*** Input for this task ***

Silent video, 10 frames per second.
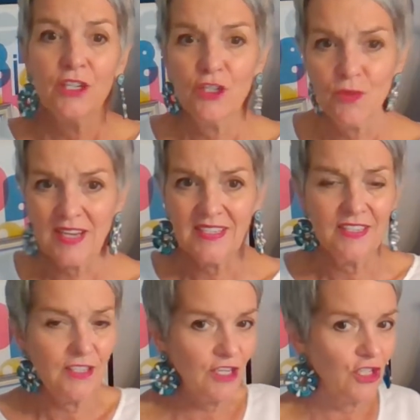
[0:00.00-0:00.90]
to
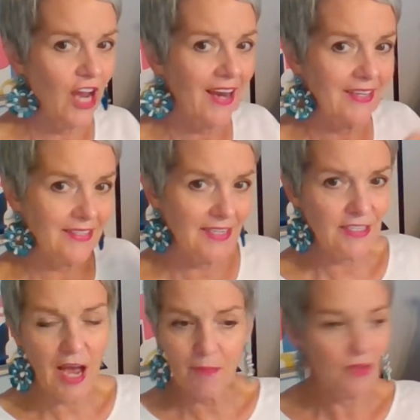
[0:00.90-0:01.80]
dresses, to jackets,
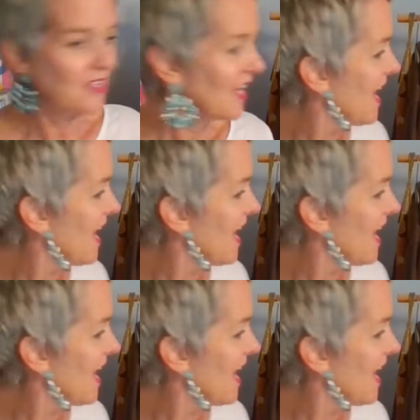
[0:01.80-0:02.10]
to toppers.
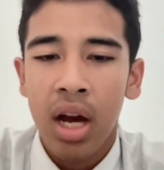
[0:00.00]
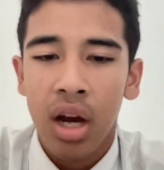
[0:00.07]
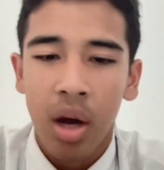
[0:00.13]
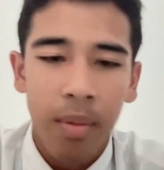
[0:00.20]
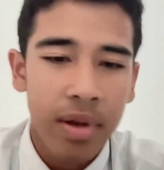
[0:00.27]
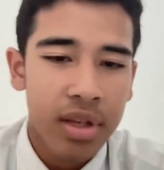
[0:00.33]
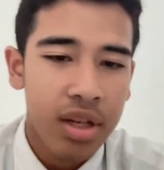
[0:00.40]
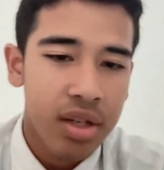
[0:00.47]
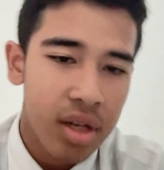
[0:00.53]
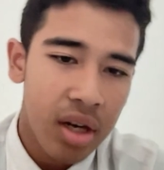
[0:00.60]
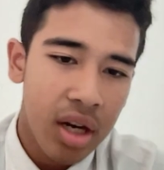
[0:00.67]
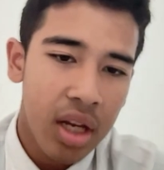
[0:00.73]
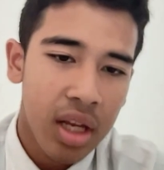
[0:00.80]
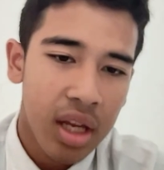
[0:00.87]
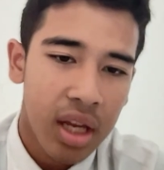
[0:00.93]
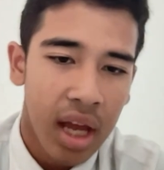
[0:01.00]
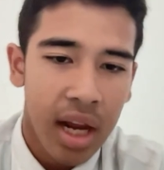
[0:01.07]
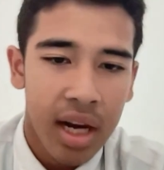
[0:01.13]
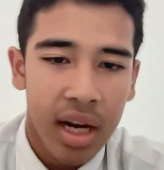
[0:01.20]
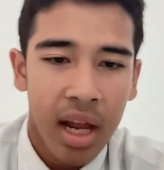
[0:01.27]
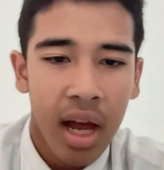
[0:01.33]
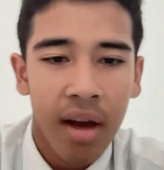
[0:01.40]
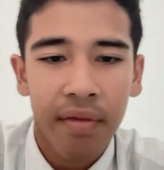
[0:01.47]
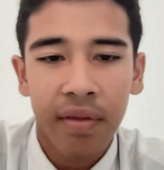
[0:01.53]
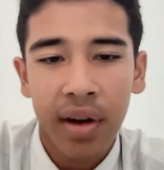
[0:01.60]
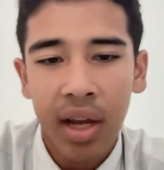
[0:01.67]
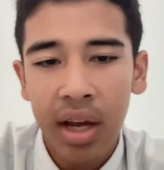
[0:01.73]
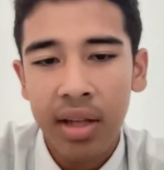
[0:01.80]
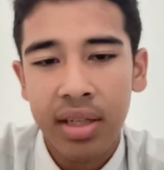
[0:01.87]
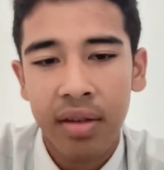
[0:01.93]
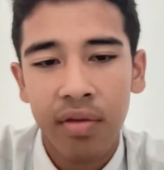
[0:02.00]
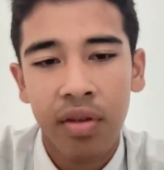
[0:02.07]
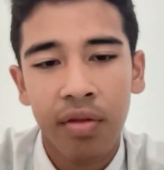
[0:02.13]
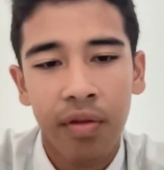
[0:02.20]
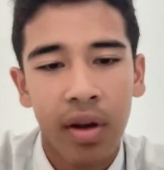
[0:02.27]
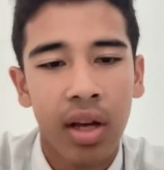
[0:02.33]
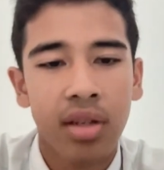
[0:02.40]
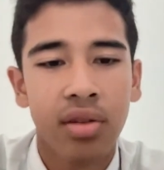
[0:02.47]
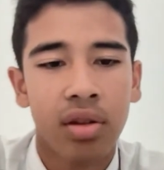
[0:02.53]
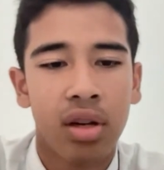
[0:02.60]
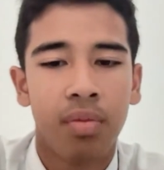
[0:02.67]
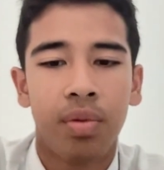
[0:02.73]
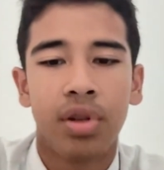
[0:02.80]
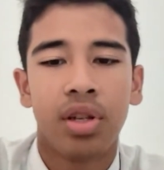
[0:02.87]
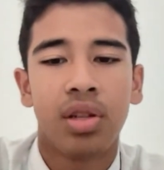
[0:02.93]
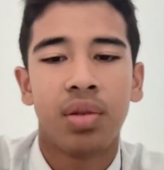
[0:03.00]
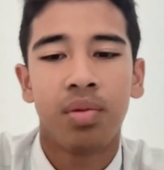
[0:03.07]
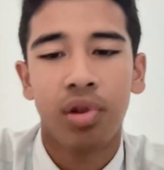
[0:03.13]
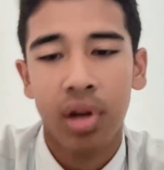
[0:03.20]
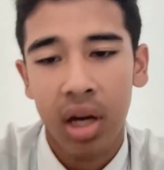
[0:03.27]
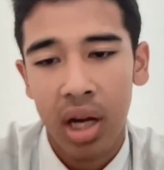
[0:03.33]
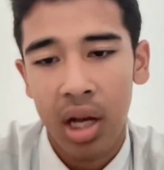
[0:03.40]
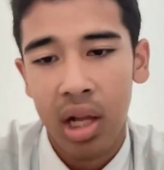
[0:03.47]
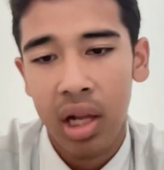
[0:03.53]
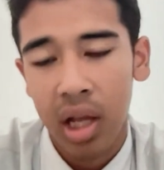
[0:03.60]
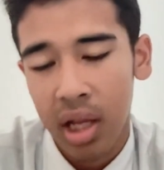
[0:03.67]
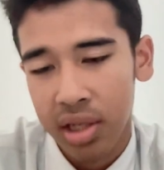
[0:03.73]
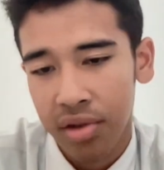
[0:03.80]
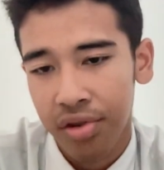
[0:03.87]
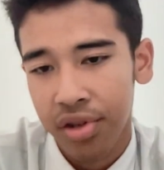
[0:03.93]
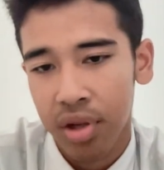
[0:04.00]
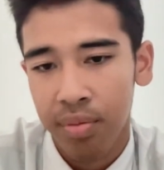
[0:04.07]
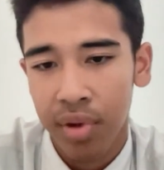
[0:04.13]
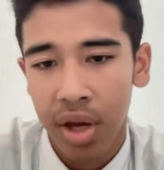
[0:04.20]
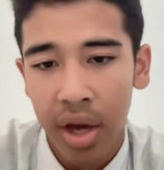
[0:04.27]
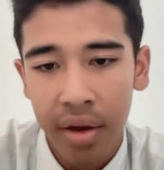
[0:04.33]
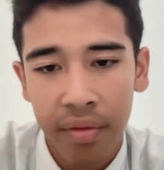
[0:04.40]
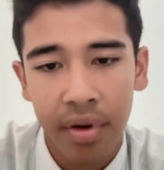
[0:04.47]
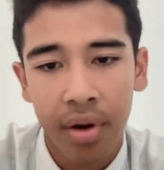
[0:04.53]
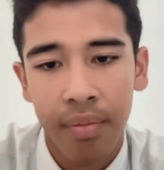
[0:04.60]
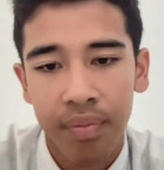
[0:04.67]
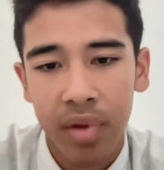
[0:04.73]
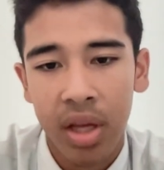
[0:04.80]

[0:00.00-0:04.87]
Committing syirik can have negative effects on a person's morale and social behavior.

***

### What the task requires
Give the entries above again exactly, minus their pictures.

### Problem solution
Silent video, 10 frames per second.
[0:00.00-0:00.90]
to
[0:00.90-0:01.80]
dresses, to jackets,
[0:01.80-0:02.10]
to toppers.
[0:00.00]
[0:00.07]
[0:00.13]
[0:00.20]
[0:00.27]
[0:00.33]
[0:00.40]
[0:00.47]
[0:00.53]
[0:00.60]
[0:00.67]
[0:00.73]
[0:00.80]
[0:00.87]
[0:00.93]
[0:01.00]
[0:01.07]
[0:01.13]
[0:01.20]
[0:01.27]
[0:01.33]
[0:01.40]
[0:01.47]
[0:01.53]
[0:01.60]
[0:01.67]
[0:01.73]
[0:01.80]
[0:01.87]
[0:01.93]
[0:02.00]
[0:02.07]
[0:02.13]
[0:02.20]
[0:02.27]
[0:02.33]
[0:02.40]
[0:02.47]
[0:02.53]
[0:02.60]
[0:02.67]
[0:02.73]
[0:02.80]
[0:02.87]
[0:02.93]
[0:03.00]
[0:03.07]
[0:03.13]
[0:03.20]
[0:03.27]
[0:03.33]
[0:03.40]
[0:03.47]
[0:03.53]
[0:03.60]
[0:03.67]
[0:03.73]
[0:03.80]
[0:03.87]
[0:03.93]
[0:04.00]
[0:04.07]
[0:04.13]
[0:04.20]
[0:04.27]
[0:04.33]
[0:04.40]
[0:04.47]
[0:04.53]
[0:04.60]
[0:04.67]
[0:04.73]
[0:04.80]

[0:00.00-0:04.87]
Committing syirik can have negative effects on a person's morale and social behavior.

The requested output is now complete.